McPeake views Microsoft (NASDAQ:MSFT) as a company with:
- Unmatched assets
- More than a billion devices running the company’s software.
- The world’s largest developer ecosystem, and…
- Huge revenue that increasingly comes from recurring sources.
“Microsoft is the most important software company on the planet, with more than 1.3 billion devices running Windows 10, more than 1.2 billion users of MicroSoft Office, 1.2 billion identities in their Azure Active Directory, and a 10-fold increase in daily active Teams users in just the last year to 145 million.”
McPeake adds the company has 756 million members on LinkedIn, and more than 100 million monthly active users on XBox Live.
“The number of mission-critical Excel files number in the trillions, and Microsoft also boasts the largest software-developer community in the world at upwards of 55 million unique users on Github,” McPeake said. “With their Azure cloud-services offering, Microsoft has moved into a share-gaining second place position in cloud computing—and recurring revenue sources are 75% of estimated next 12-months revenue.”
McPeake thinks Microsoft can grow revenue in the mid-teens while expanding operating margins moderately over the next five years, “driving annual earnings per share, and free-cash-flow growth in the mid-teens.”
He believes the stock can appreciate 35% over the next three years—and 50% over five years.
The analyst concedes that at 31 times next 12 months earnings, the stock trades at historically high valuation compared to average 19.4 times over the last decade.

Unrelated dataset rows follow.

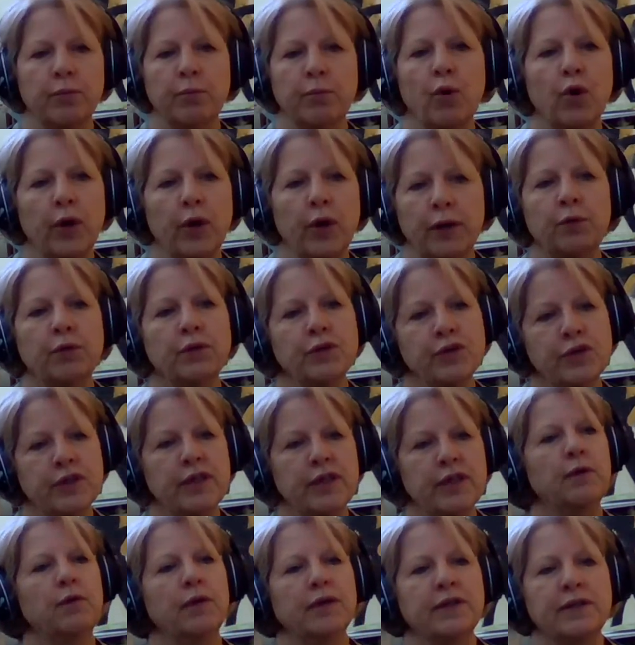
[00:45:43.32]
your morning
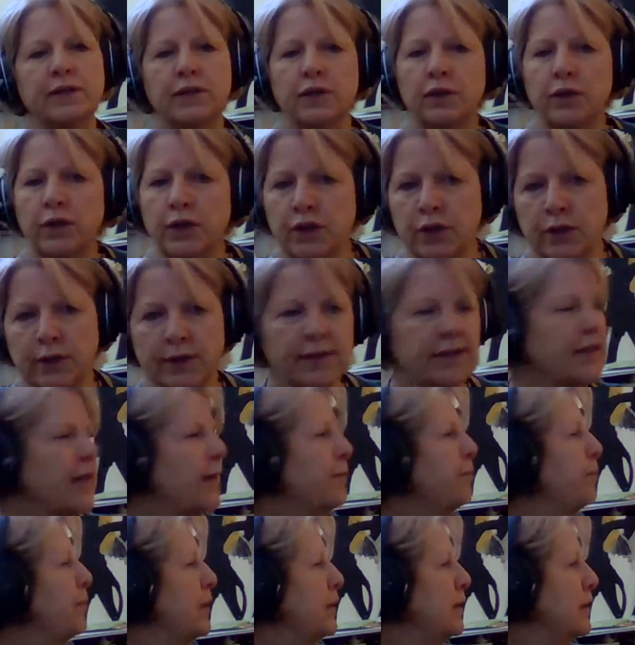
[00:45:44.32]
routine, as soon as you
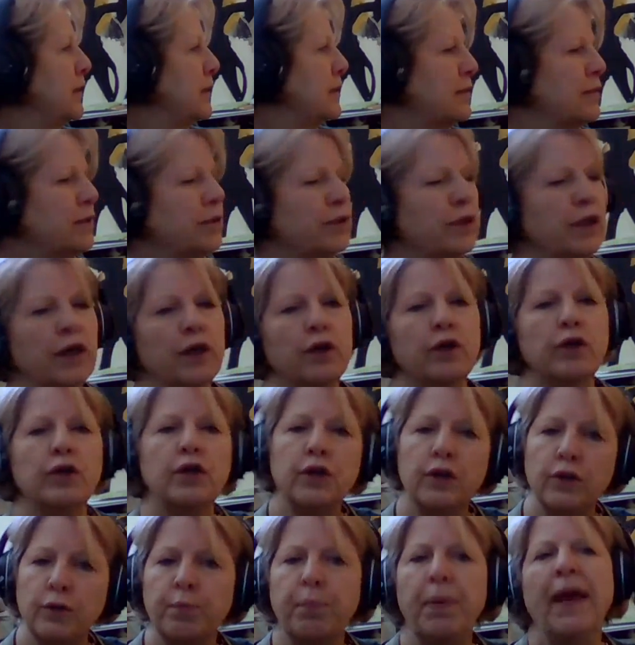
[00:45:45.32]
step in the studio,
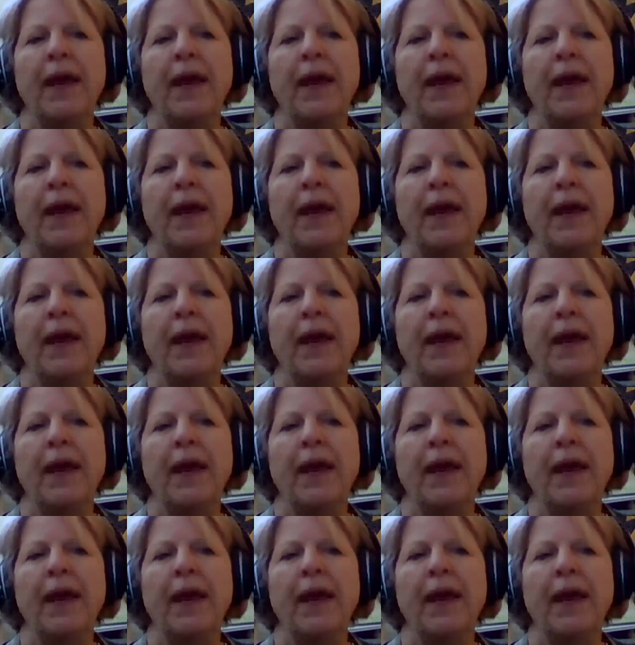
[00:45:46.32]
you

He also notes the stock trades just a little above its historic valuation compared to the S&P 500 —1.4 times the price/earnings multiple on the index, versus a historic 1.2 times.
But McPeake adds:
“Over even just the last five years, Microsoft’s revenue composition has moved in a direction that we think supports this significantly higher absolute earnings multiple. At this point Microsoft has far higher revenue visibility and repeatability, which we think increases the long-term valuation of the company substantially versus its historic averages.”